小さい頃から文才があり、仲の良いプロデューサーにも「いつか絶対に本を書いたほうがいい」と言われ続けた。小説も3カ月ほどで書き上げたが、2年をかけて推敲を重ねたのにも切実な理由があった。
「書き終えたら自分も終わってしまいそうで、1、2年の間だらだらと書き直しを繰り返してました。同時進行で別の物語も書いてたくらい。書き終えてしまったら、なんていうか、死神に食いつかれそうな感覚があったんです」。
コロナ禍前から仕事は激減「月収ゼロの月も」
実はコロナ禍以前から生活は苦しかったという星田さん。その理由についても赤裸々に語ってくれた。
「役者の仕事って撮影が終わってクランクアップしたら終わり。次の仕事が来るまで待つしかない。仕事がない期間が長く続き、経済的にかなり苦しみました。月収ゼロの月もありましたね」。
星田さんは15年前から単身で東京暮らしを続けている。家族を経済的に支えられない苦しさと、コロナ禍で家族に会えない孤独で精神的に極限だったという。

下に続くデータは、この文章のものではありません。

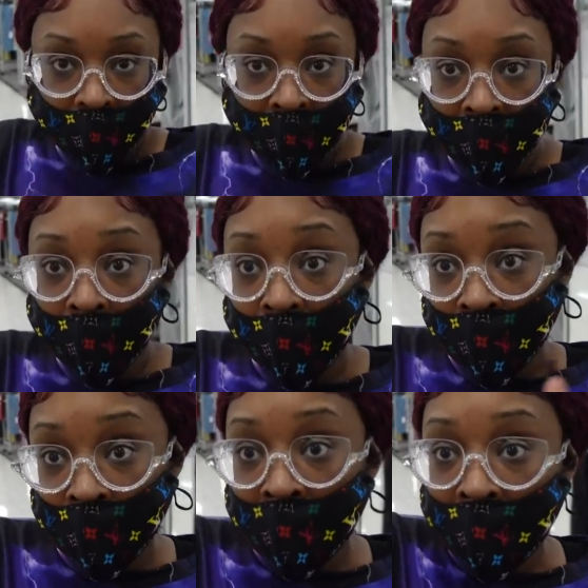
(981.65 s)
Camera
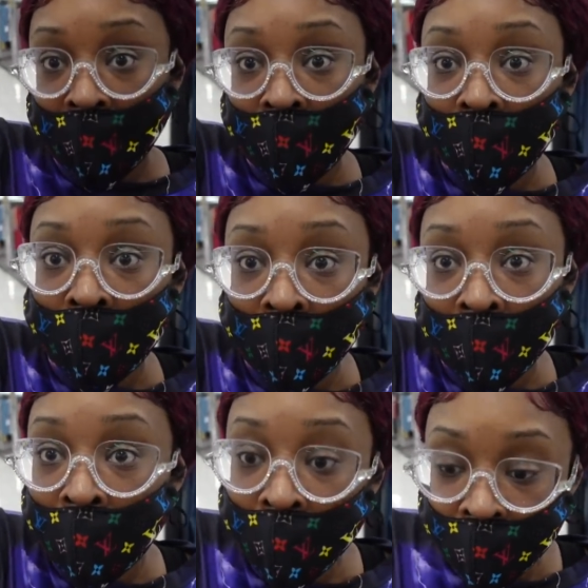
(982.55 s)
gonna die.
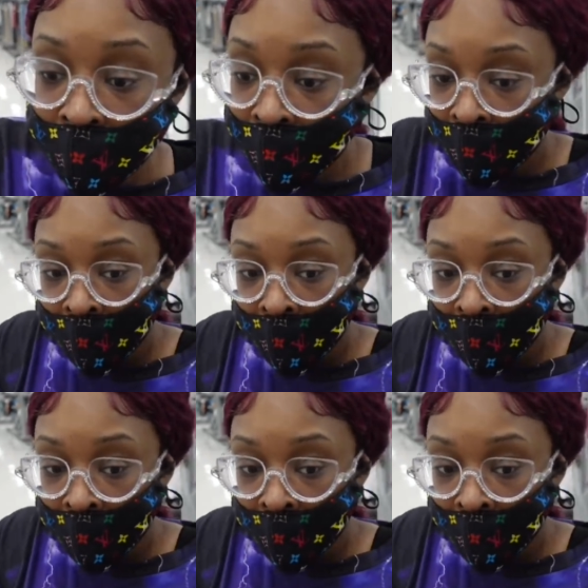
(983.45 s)
Yes.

「1人だったらいいんですけど、守る家族がいるので経済的にも精神的にも追い詰められました。その閉塞感のなかでコロナ禍がきた。これは突発的に死ぬ場合もあるだろうなと、息子や娘に遺書を残す気持ちで『くちをなくした蝶』を書いたんです」。
貧困やいじめを題材にした理由
酒に溺れ、娘をネグレクトするシングルマザーと暮らす主人公のミコトは、貧困を理由にいじめられた過去を隠しながら、普通の女子高生を装う。だが、あることから家庭環境が知られることになり、陰湿ないじめが再開。小説はミコトが自死を決意する場面で幕を開ける。
貧困、ネグレクト、いじめ、自死という重いテーマを選んだのはなぜか。
「子どもを虐待するニュースが、またかっていうほど報じられるじゃないですか。自分に子どもができてから一層、そういう問題に敏感になったんです。それに、日本は若者の自死も多いですよね。

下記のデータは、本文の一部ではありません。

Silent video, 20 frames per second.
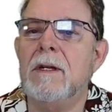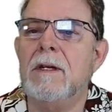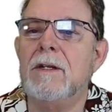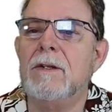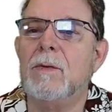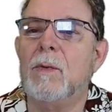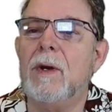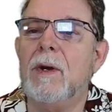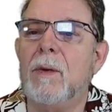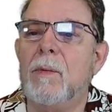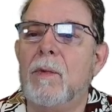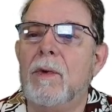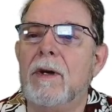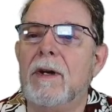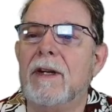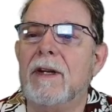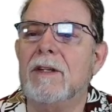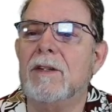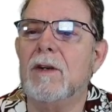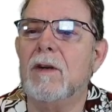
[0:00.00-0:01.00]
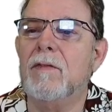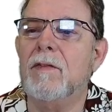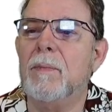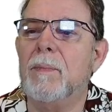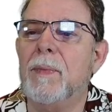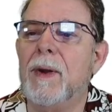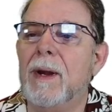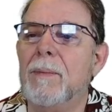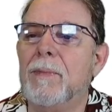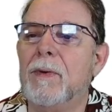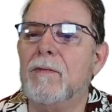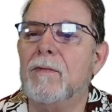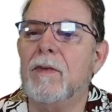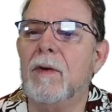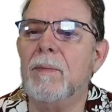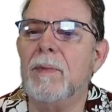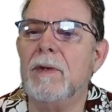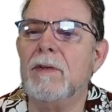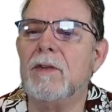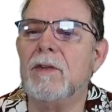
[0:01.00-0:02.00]
21, a servant pampered
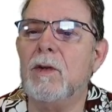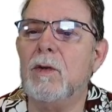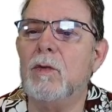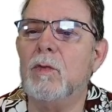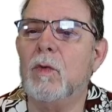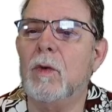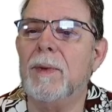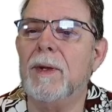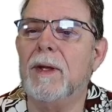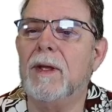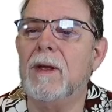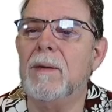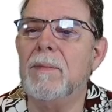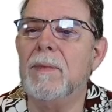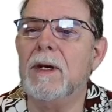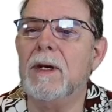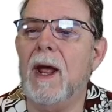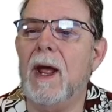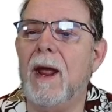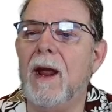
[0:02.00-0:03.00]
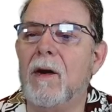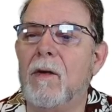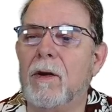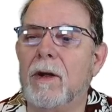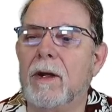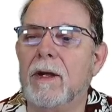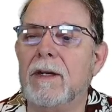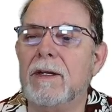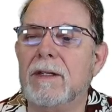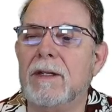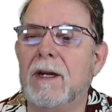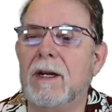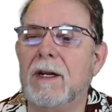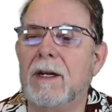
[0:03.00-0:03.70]
from his youth will become an arrogant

若者が死のうって思う社会を作ってるのは、やっぱり大人なんで。大人の責任として、声をあげたり何かを表現したりしなきゃいけないっていう思いはずっとありました」。
「小説を褒めてほしいわけじゃないんです。批判も含め、いろんな意見を聞きたいですね」。
主人公のミコトは、読み手が苦しくなるほど悩みを吐かず、涙も見せない。そのキャラクターは星田さん自身の性格にも重なるという。

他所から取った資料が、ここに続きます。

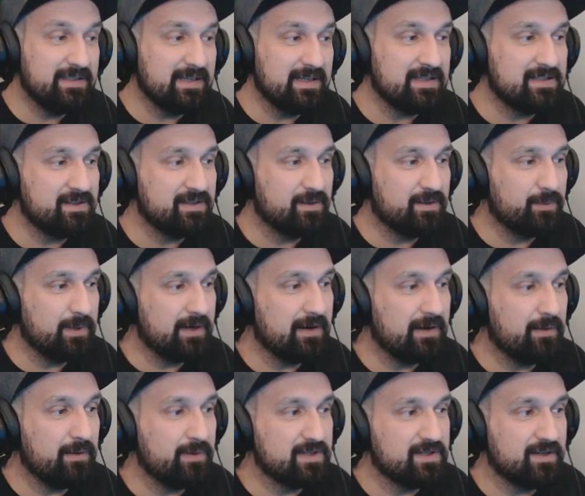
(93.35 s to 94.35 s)
That's the rare
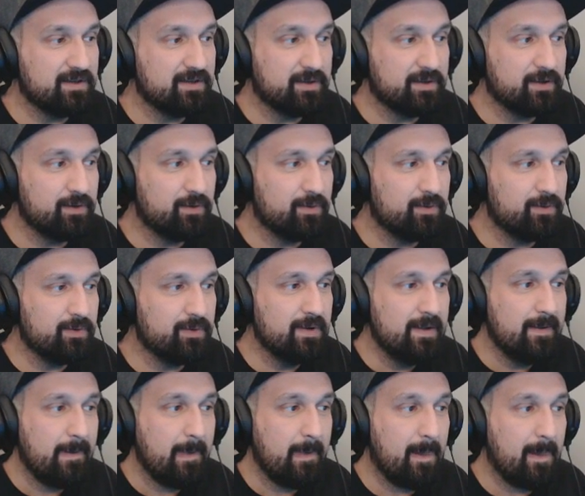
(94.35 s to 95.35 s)
I was gonna go
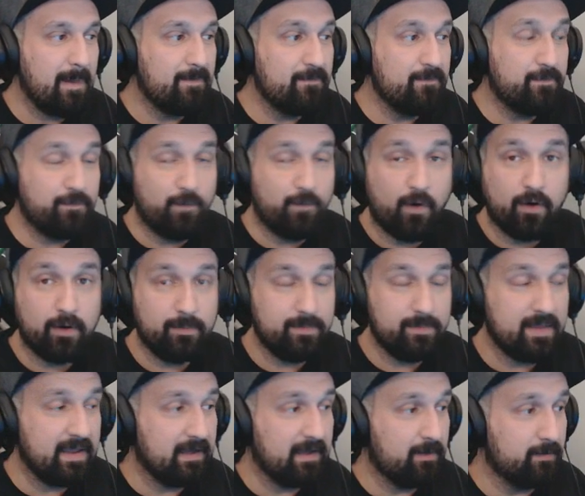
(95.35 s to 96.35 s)
and farm
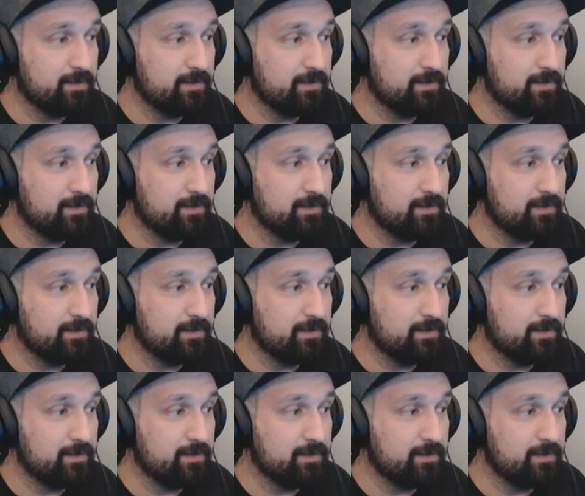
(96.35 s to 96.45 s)
now.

「ミコトに関していえば共通する部分が多くて、僕も昔から悩みを相談できない人間です。彼女はいい子すぎるんです。相手の気持ちを考えて、悩みを言わない。母親にネグレクトされてるのにちょっと優しくされたら、そこに希望を抱いてしまう。でも、そういう心理はきっと僕にもある。
小説に出てくる登場人物一人ひとりを、僕自身が演じるように書きました。だから、母親にもミコトをいじめた同級生にも、すべてのキャラクターに僕の要素が入ってるんです」。